Soft Continuum Kinesthetic Feedback for Telemanipulation
Primary Researcher: Jiaji Su
We developed a soft handheld haptic device that fits on the finger and recreates three-dimensional force sensations during teleoperation. Unlike conventional haptic devices that rely on rigid mechanisms that are affixed to a table or workspace, our design uses soft continuum structures and pneumatic actuation to improve comfort and reduce weight, to make them more suitable for handheld wireless interfaces while still providing meaningful kinesthetic feedback.

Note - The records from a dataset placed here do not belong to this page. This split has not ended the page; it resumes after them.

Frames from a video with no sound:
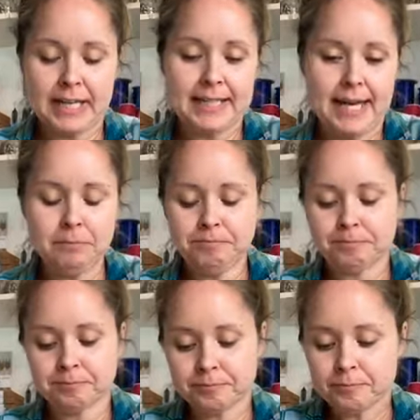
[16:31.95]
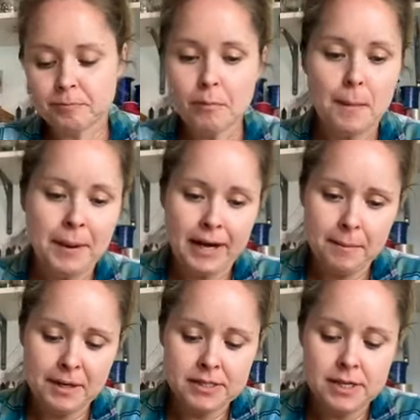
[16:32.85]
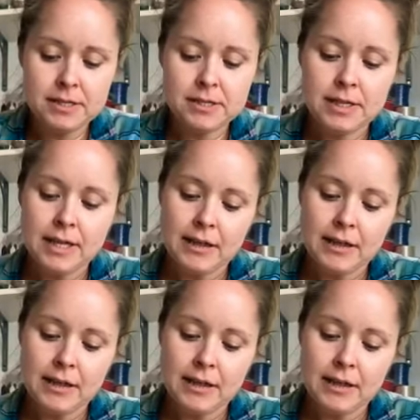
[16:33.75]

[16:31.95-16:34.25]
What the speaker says: again, pack of buttons.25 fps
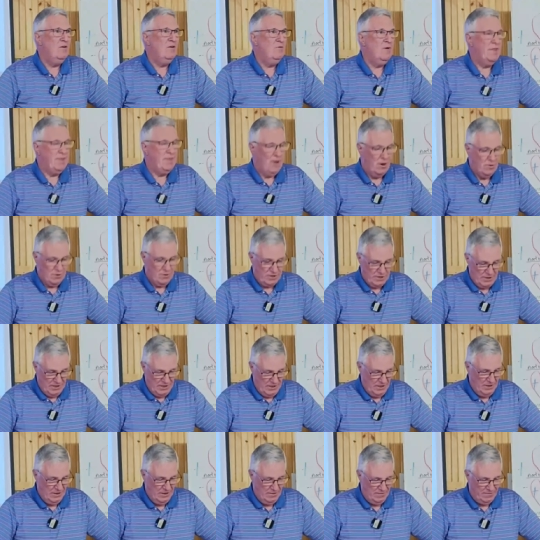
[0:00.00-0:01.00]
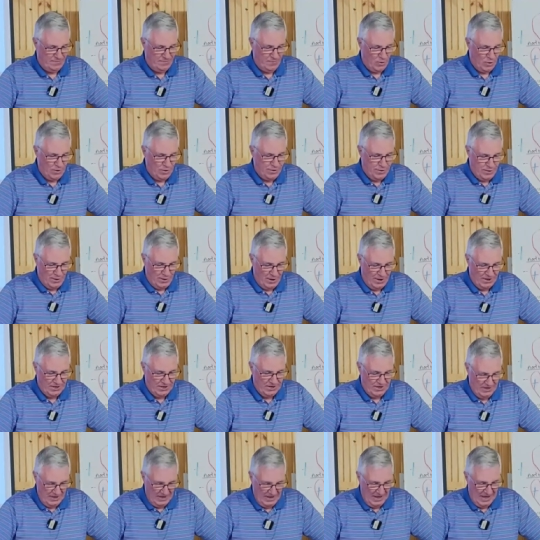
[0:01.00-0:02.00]
without
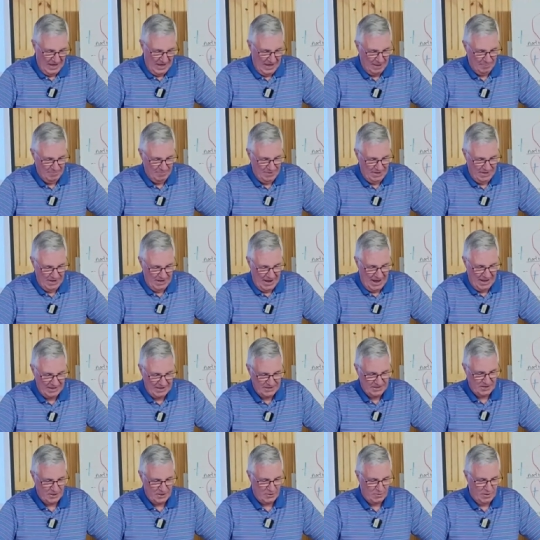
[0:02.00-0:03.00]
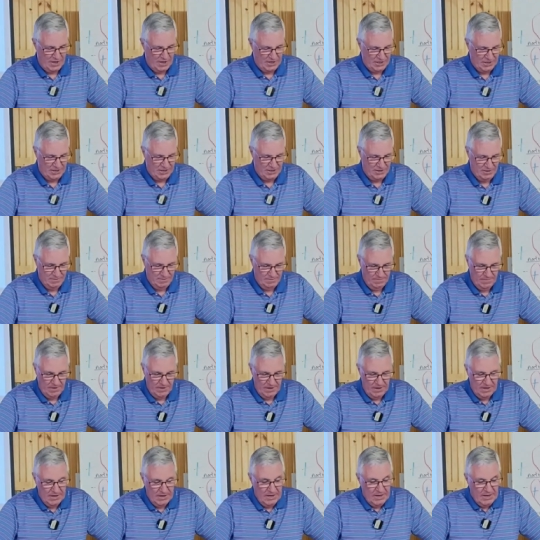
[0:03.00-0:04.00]
forethought, uh, being asked a question.
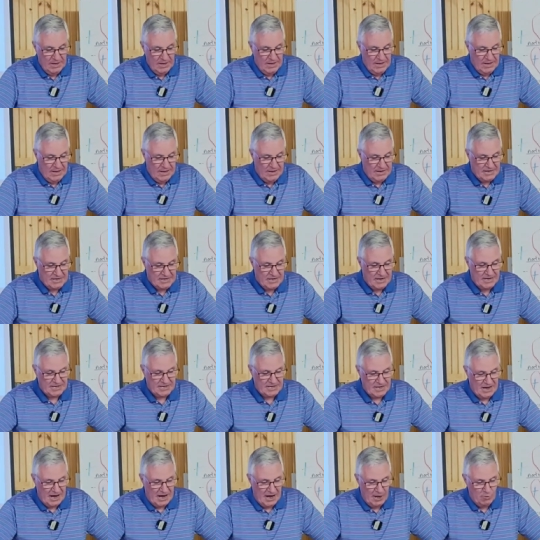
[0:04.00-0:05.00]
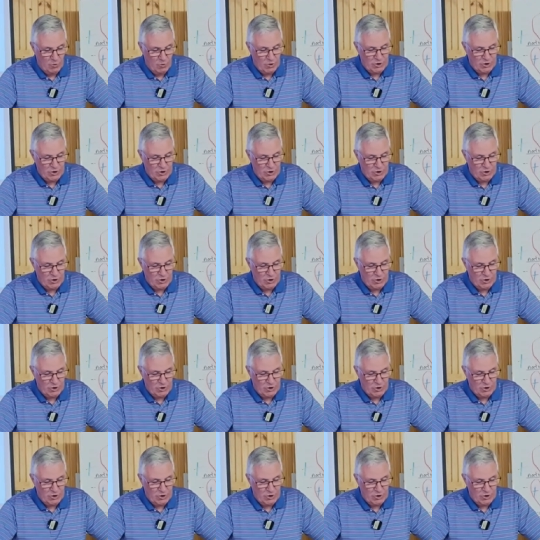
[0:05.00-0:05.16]
And he says, I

Haptic Assistance and Resistance for Improving Dexterous Telemanipulation
Primary Researcher: Zonghe Chua
Much like a coach can physically guide a learner through a motion, haptic systems can be programmed to provide instructional feedback. One mechanism by which humans learn, is by observing their mistakes and correcting them. We investigate how humans learn from haptic feedback that either assists and reduces their mistakes, or resist their movements and amplifies their mistakes. Would amplifying their mistakes increase their learning rate? Would assisting them make them more likely to be too reliant on our assistance? We found that assistive feedback helped less skilled users learn, althought their performance quickly plateaued. In contrast, resistive feedback helped more skilled users learn, and was particularly beneficial if the user preferred to move slowly and patiently to complete the task. This work suggests that haptic feedback can be used to improve telemanipulation performance, but the design of this feedback should consider the skill level and preferences of the user.

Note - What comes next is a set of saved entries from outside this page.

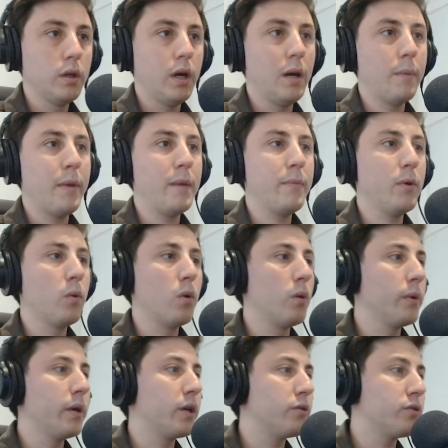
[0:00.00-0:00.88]
And maybe
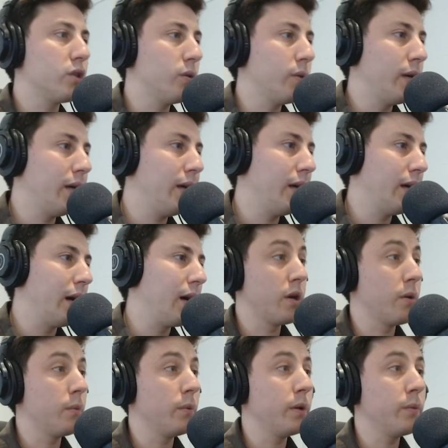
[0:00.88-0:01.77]
what we could do
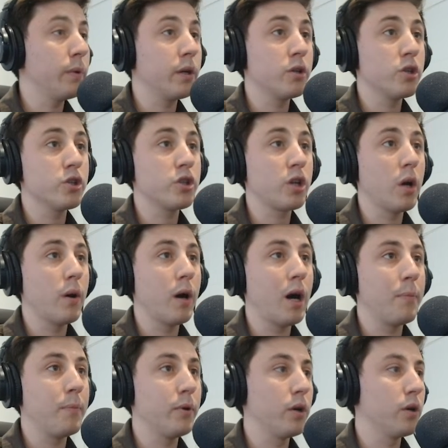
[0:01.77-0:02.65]
here, we could just go
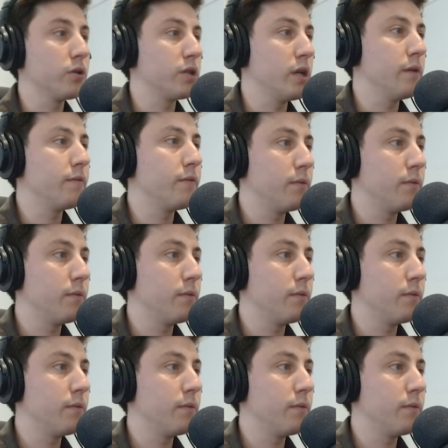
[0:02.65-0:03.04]
up an octave.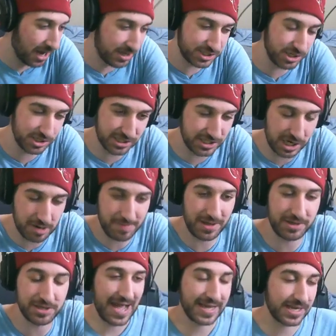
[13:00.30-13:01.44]
seriously, talking
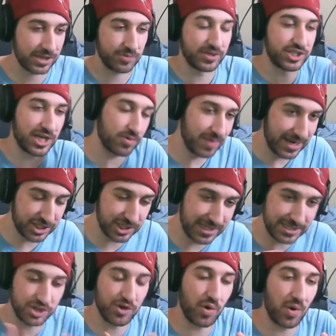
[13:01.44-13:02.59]
about, you know, I got the regeneration
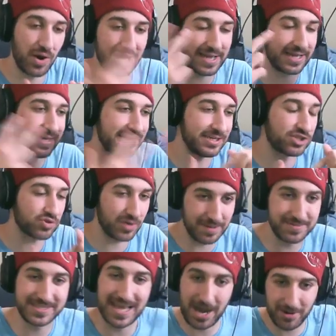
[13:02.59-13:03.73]
that's annoying. He
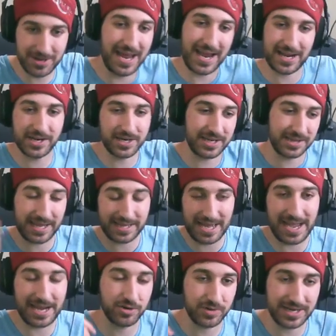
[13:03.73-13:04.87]
screams out in angry, like
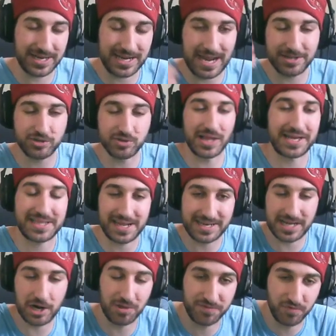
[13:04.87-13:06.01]
angry. And I do like that he
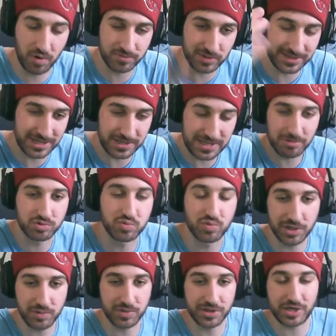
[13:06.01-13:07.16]
got all the forms right there. That was
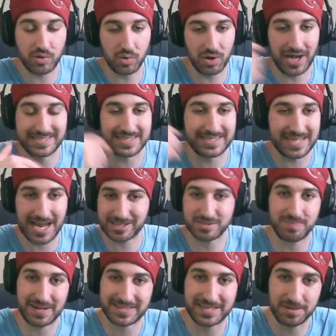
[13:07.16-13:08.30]
really, really cool. I did not
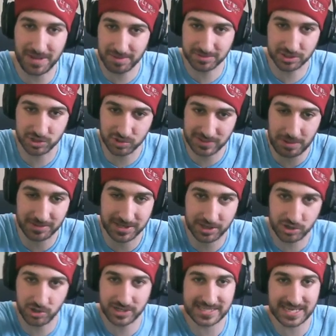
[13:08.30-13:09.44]
expect that he'd be able to do that within a
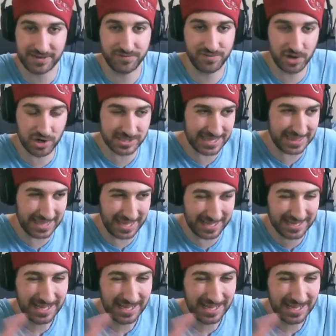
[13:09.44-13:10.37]
30 second verse, I think.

Learning Visual Force Estimation during Teleoperation of a Surgical Robot
Primary Researcher: Zonghe Chua
Leading robot-assisted minimally invasive surgery platforms do not provide force feedback to the surgeon, so surgeons rely on visual force estimation to judge tissue interaction forces. We investigated how training with force feedback influences visual force estimation during teleoperated soft environment manipulation. We found that teleoperator are able to learn to make more accurate visual force estimates with training, and that this learning is enhanced when force feedback is provided during training. This work suggests that providing force feedback during training can improve surgeons' ability to visually estimate forces during teleoperation, which has implications for the design of future surgical robotic systems.